WHAT IS EXPECTED: Each line from the one bearing "[00:10:39.93 to 00:10:40.93]" through the last line of the entries below should be returned exactly, with pictures left out.

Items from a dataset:

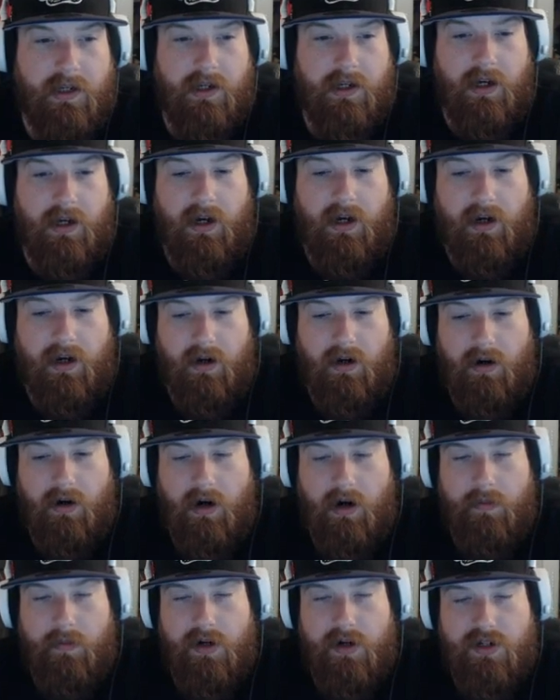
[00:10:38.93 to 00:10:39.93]
Our
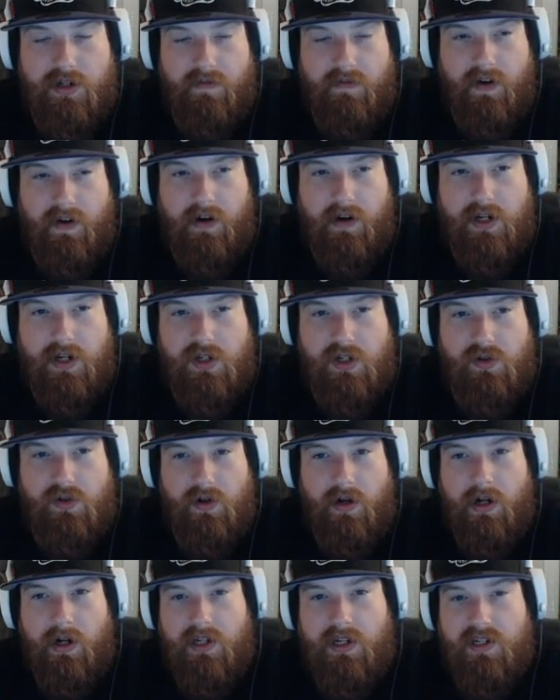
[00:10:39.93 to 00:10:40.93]
armor is a very
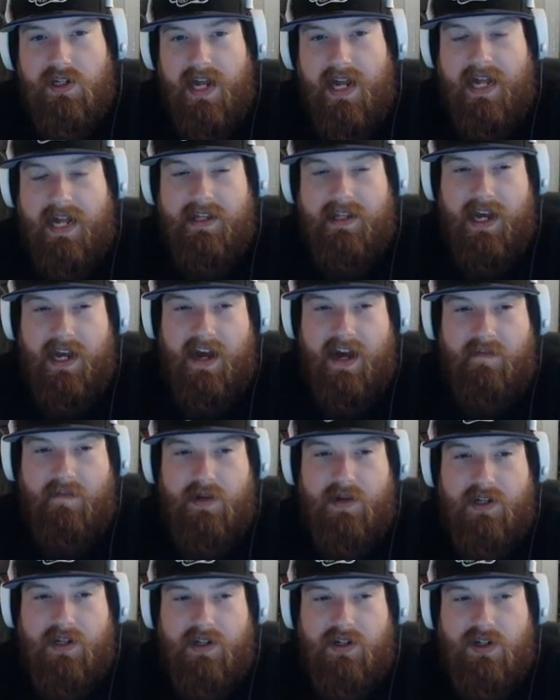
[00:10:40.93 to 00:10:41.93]
strong stat to have
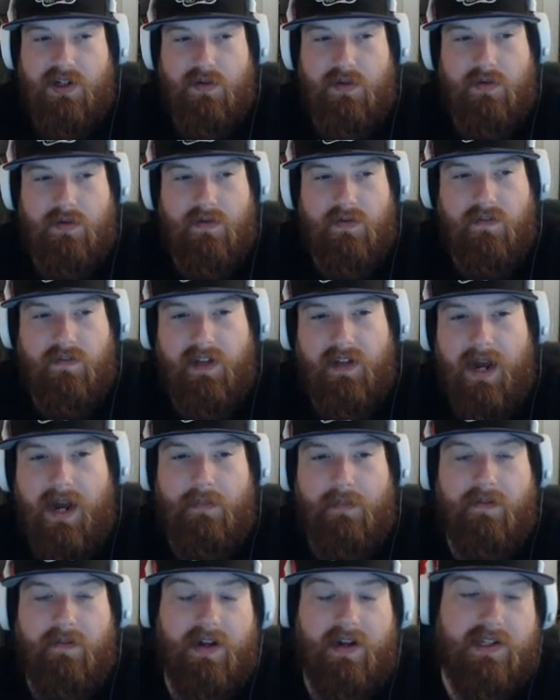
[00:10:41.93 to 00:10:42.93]
because it just flat
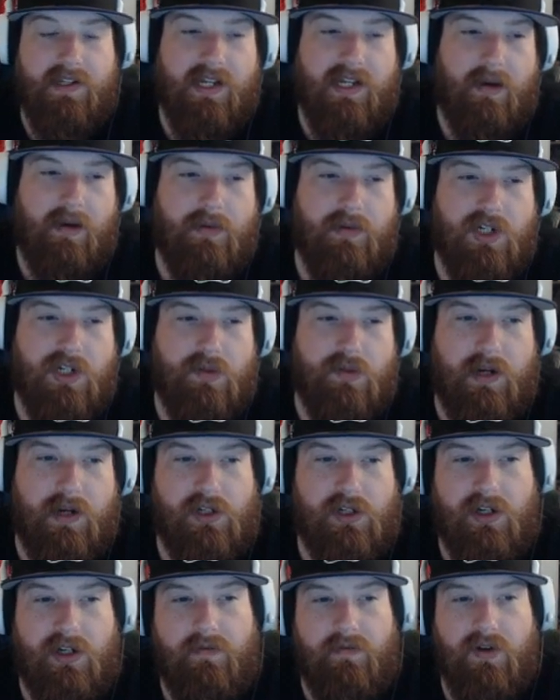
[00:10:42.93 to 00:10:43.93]
prevents damage,
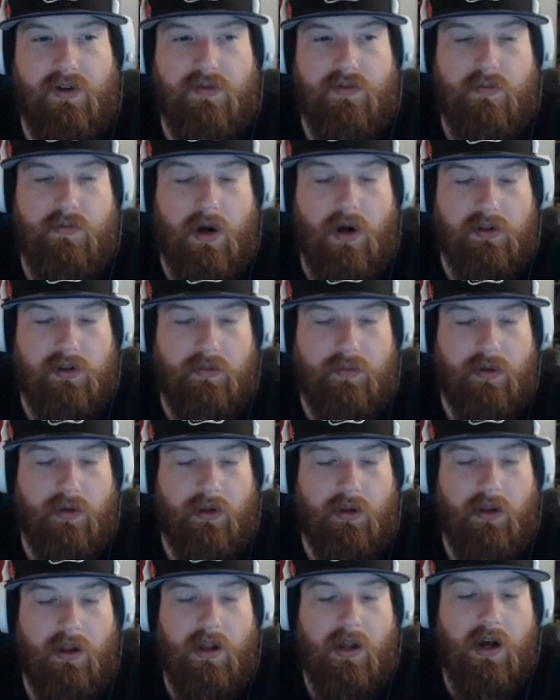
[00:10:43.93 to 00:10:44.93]
especially if there's
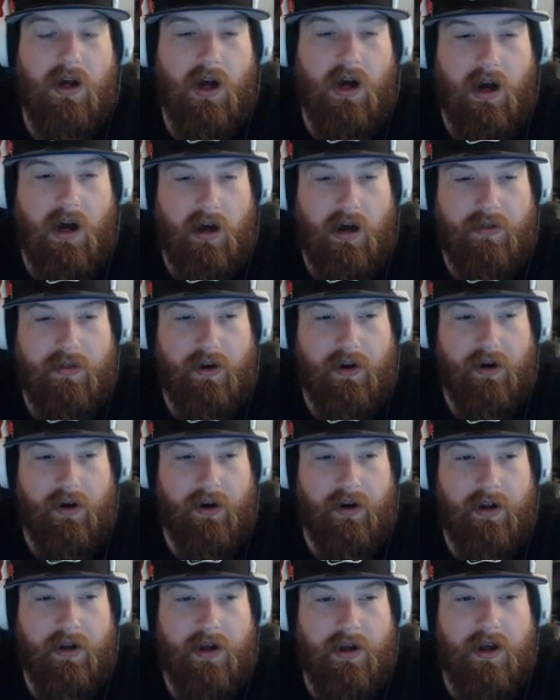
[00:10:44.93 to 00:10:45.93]
multiple
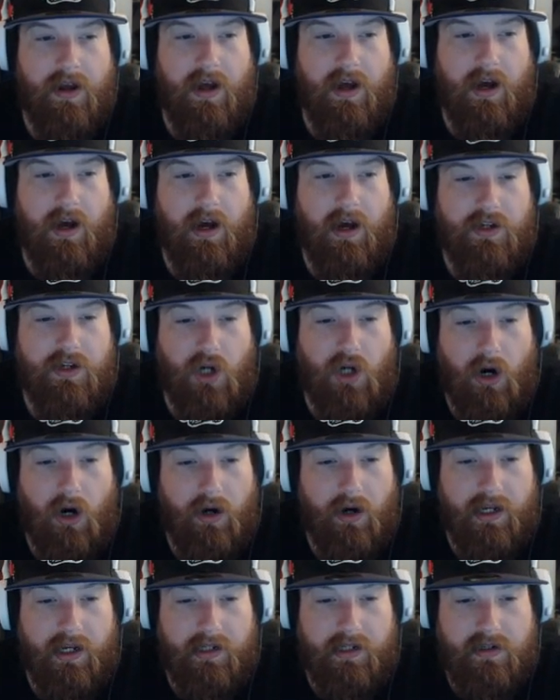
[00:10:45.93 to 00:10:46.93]
other
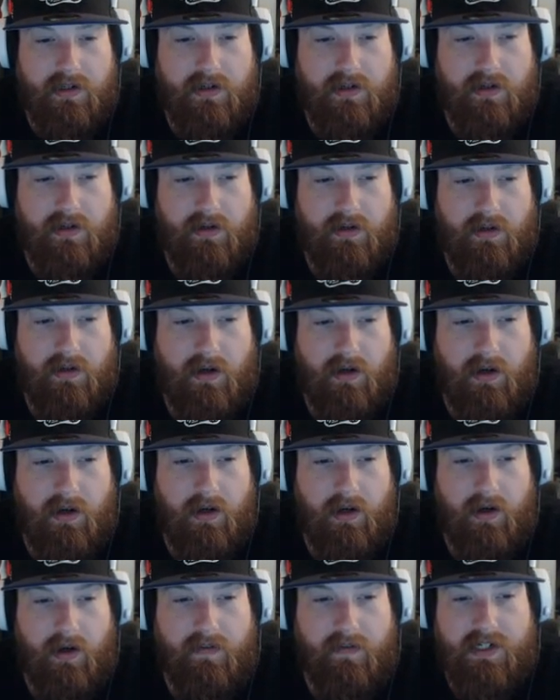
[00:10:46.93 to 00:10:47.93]
targets
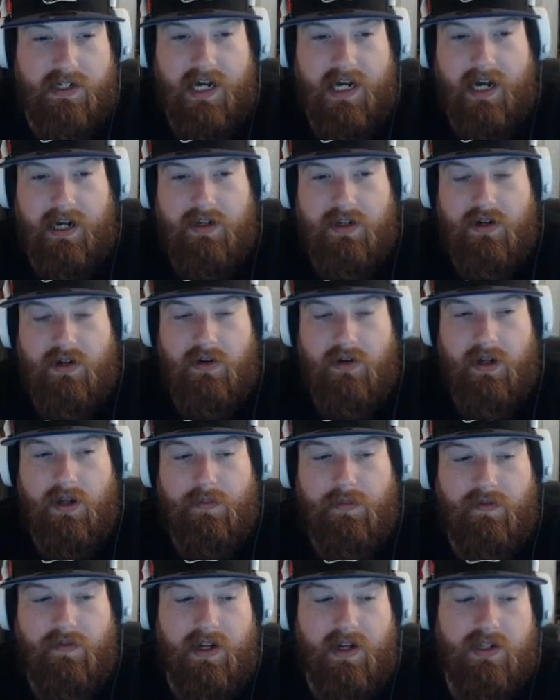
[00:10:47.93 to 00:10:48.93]
of attack. So
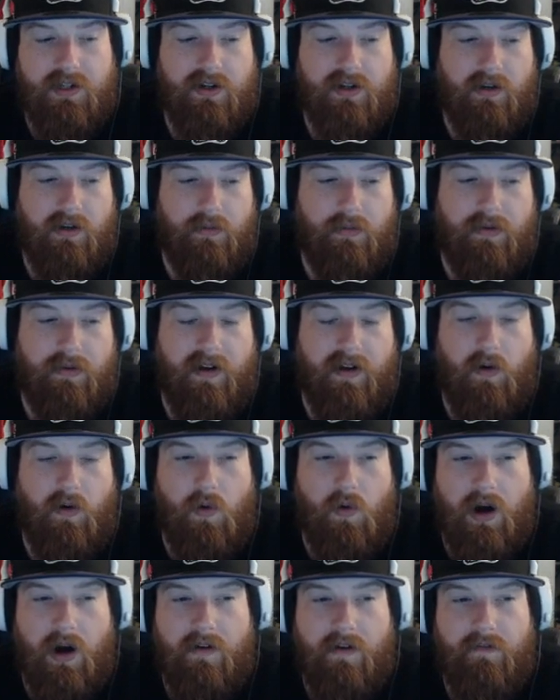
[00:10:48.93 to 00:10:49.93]
it would prevent
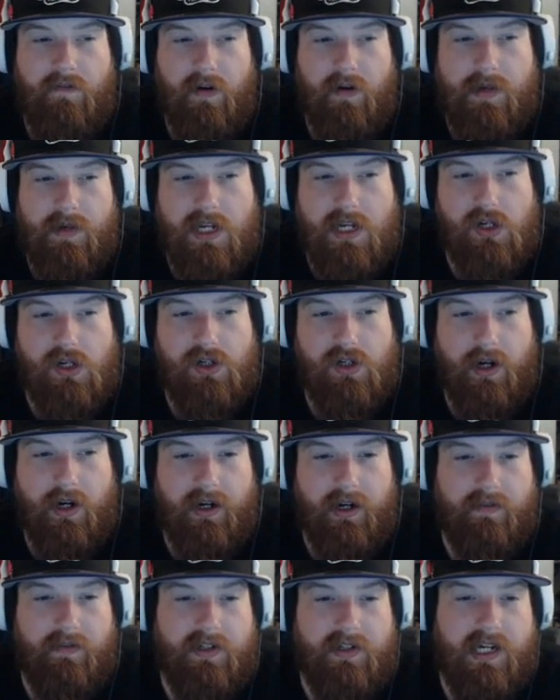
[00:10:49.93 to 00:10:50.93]
1 from each
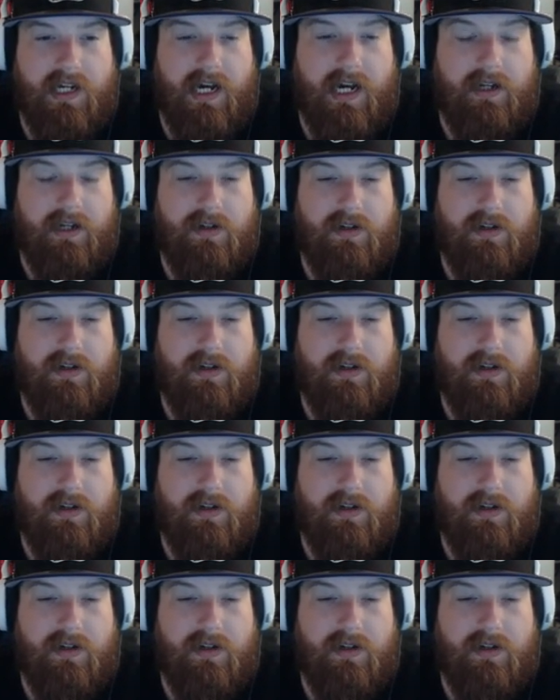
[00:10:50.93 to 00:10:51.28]
target of attack.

THE ANSWER:
[00:10:39.93 to 00:10:40.93]
armor is a very
[00:10:40.93 to 00:10:41.93]
strong stat to have
[00:10:41.93 to 00:10:42.93]
because it just flat
[00:10:42.93 to 00:10:43.93]
prevents damage,
[00:10:43.93 to 00:10:44.93]
especially if there's
[00:10:44.93 to 00:10:45.93]
multiple
[00:10:45.93 to 00:10:46.93]
other
[00:10:46.93 to 00:10:47.93]
targets
[00:10:47.93 to 00:10:48.93]
of attack. So
[00:10:48.93 to 00:10:49.93]
it would prevent
[00:10:49.93 to 00:10:50.93]
1 from each
[00:10:50.93 to 00:10:51.28]
target of attack.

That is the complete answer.